Transcribe all of the data exactly. Images stay out.

- Data for this task -

- - -

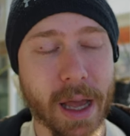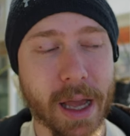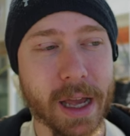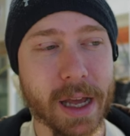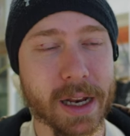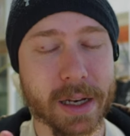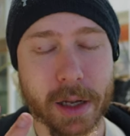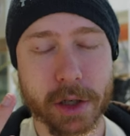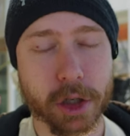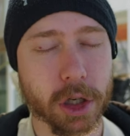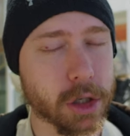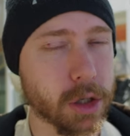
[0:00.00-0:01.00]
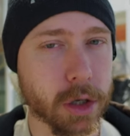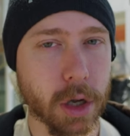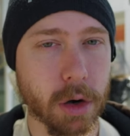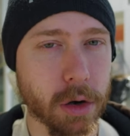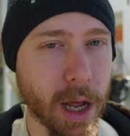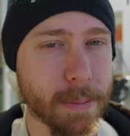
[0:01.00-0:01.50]
and it does just as good
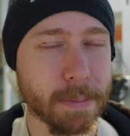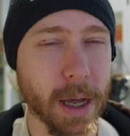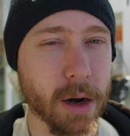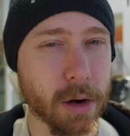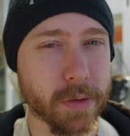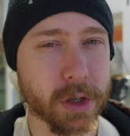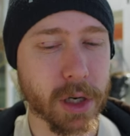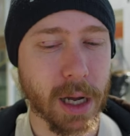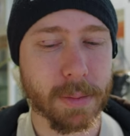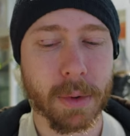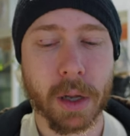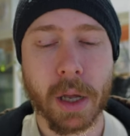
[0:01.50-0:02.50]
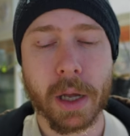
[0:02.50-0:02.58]
or not better of a job.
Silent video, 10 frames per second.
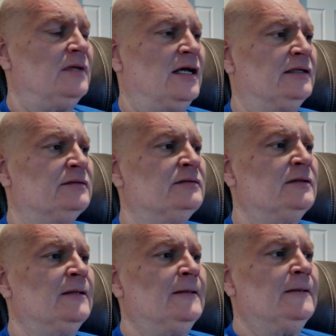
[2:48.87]
And
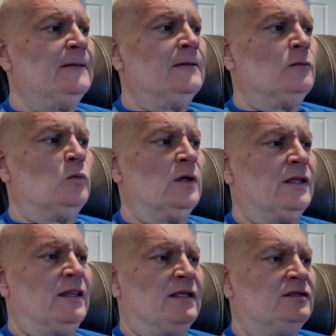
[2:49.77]
one
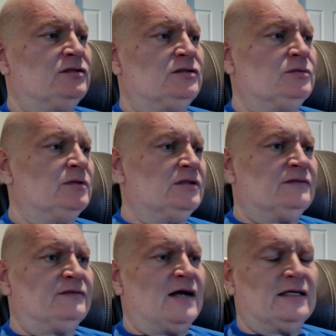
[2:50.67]
of the things you do when
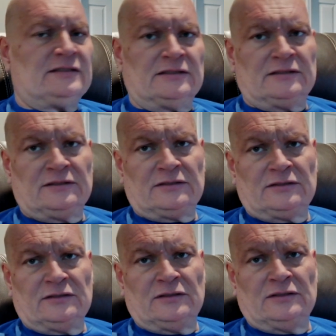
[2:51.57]
you're fasting
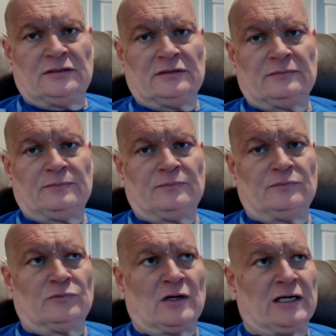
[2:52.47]
is you need to
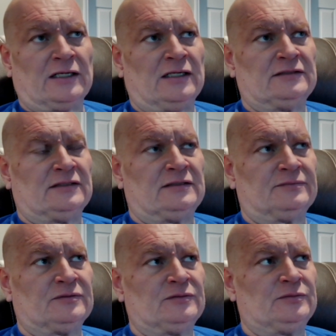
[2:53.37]
recognize the
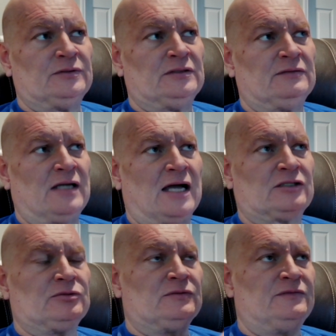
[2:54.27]
difference between
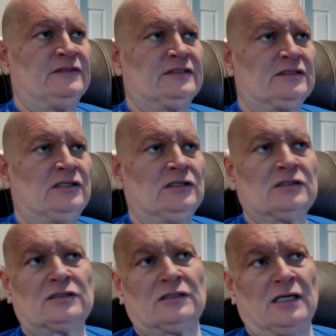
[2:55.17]
actual physical
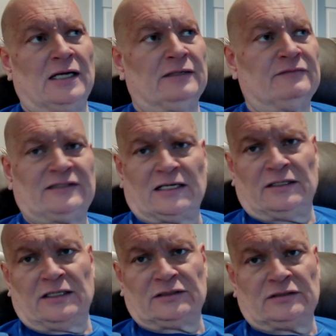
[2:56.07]
hunger and
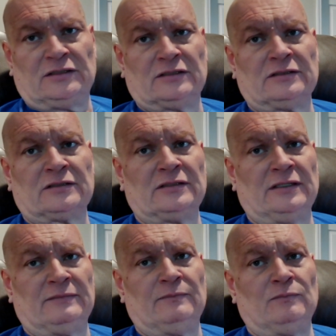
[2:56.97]
psychological hunger.
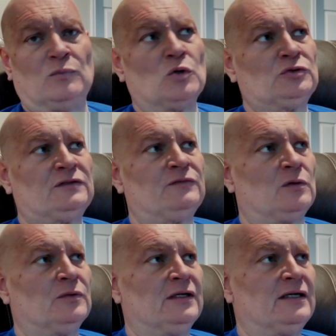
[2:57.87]
And I
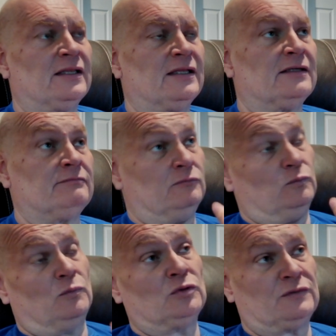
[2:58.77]
think
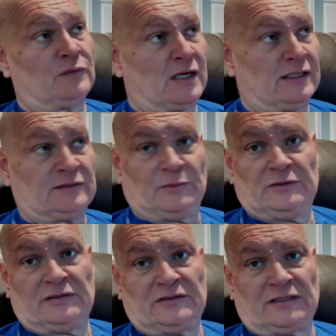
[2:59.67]
most of what I
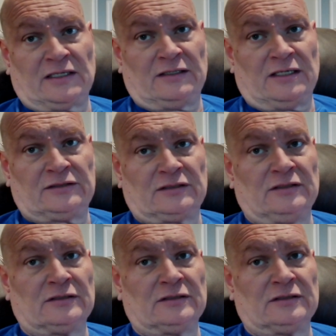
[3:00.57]
experience is psychological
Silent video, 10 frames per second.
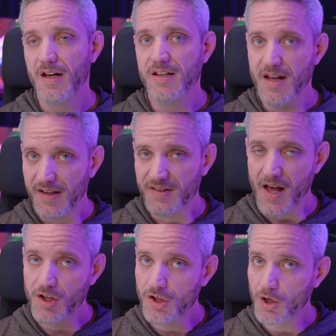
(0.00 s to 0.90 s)
Yes,
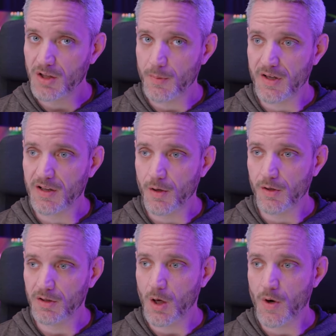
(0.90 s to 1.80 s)
I could go a little bit
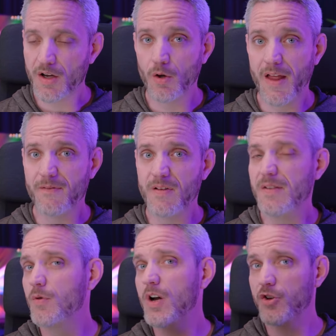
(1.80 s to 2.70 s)
lower. I could go like
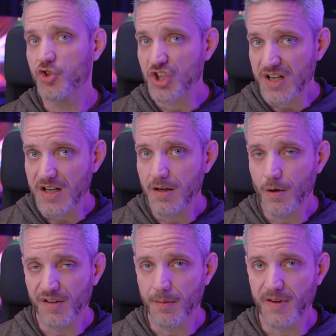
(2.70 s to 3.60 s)
5400G
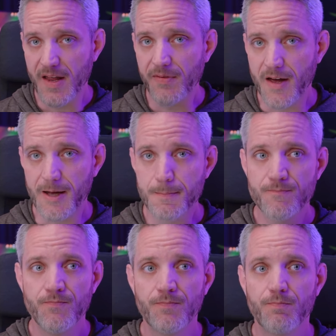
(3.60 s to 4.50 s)
or something like that.
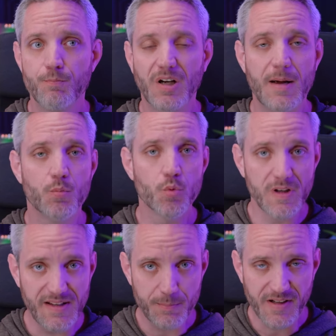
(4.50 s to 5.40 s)
But I'm
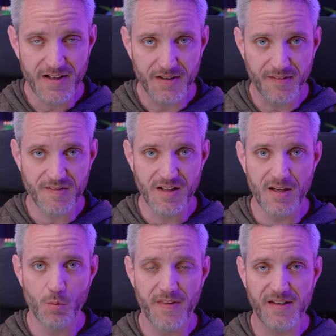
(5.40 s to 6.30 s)
really planning on
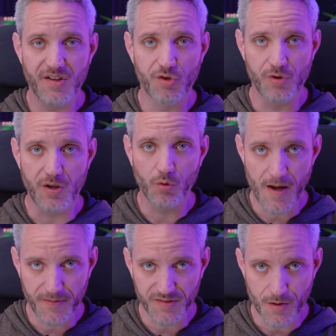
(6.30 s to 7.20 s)
sticking with a discrete
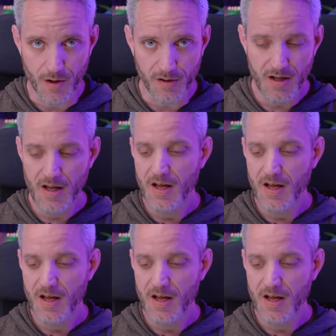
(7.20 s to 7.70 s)
graphics card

- - -

- Solution -
[0:00.00-0:01.00]
[0:01.00-0:01.50]
and it does just as good
[0:01.50-0:02.50]
[0:02.50-0:02.58]
or not better of a job.
Silent video, 10 frames per second.
[2:48.87]
And
[2:49.77]
one
[2:50.67]
of the things you do when
[2:51.57]
you're fasting
[2:52.47]
is you need to
[2:53.37]
recognize the
[2:54.27]
difference between
[2:55.17]
actual physical
[2:56.07]
hunger and
[2:56.97]
psychological hunger.
[2:57.87]
And I
[2:58.77]
think
[2:59.67]
most of what I
[3:00.57]
experience is psychological
Silent video, 10 frames per second.
(0.00 s to 0.90 s)
Yes,
(0.90 s to 1.80 s)
I could go a little bit
(1.80 s to 2.70 s)
lower. I could go like
(2.70 s to 3.60 s)
5400G
(3.60 s to 4.50 s)
or something like that.
(4.50 s to 5.40 s)
But I'm
(5.40 s to 6.30 s)
really planning on
(6.30 s to 7.20 s)
sticking with a discrete
(7.20 s to 7.70 s)
graphics card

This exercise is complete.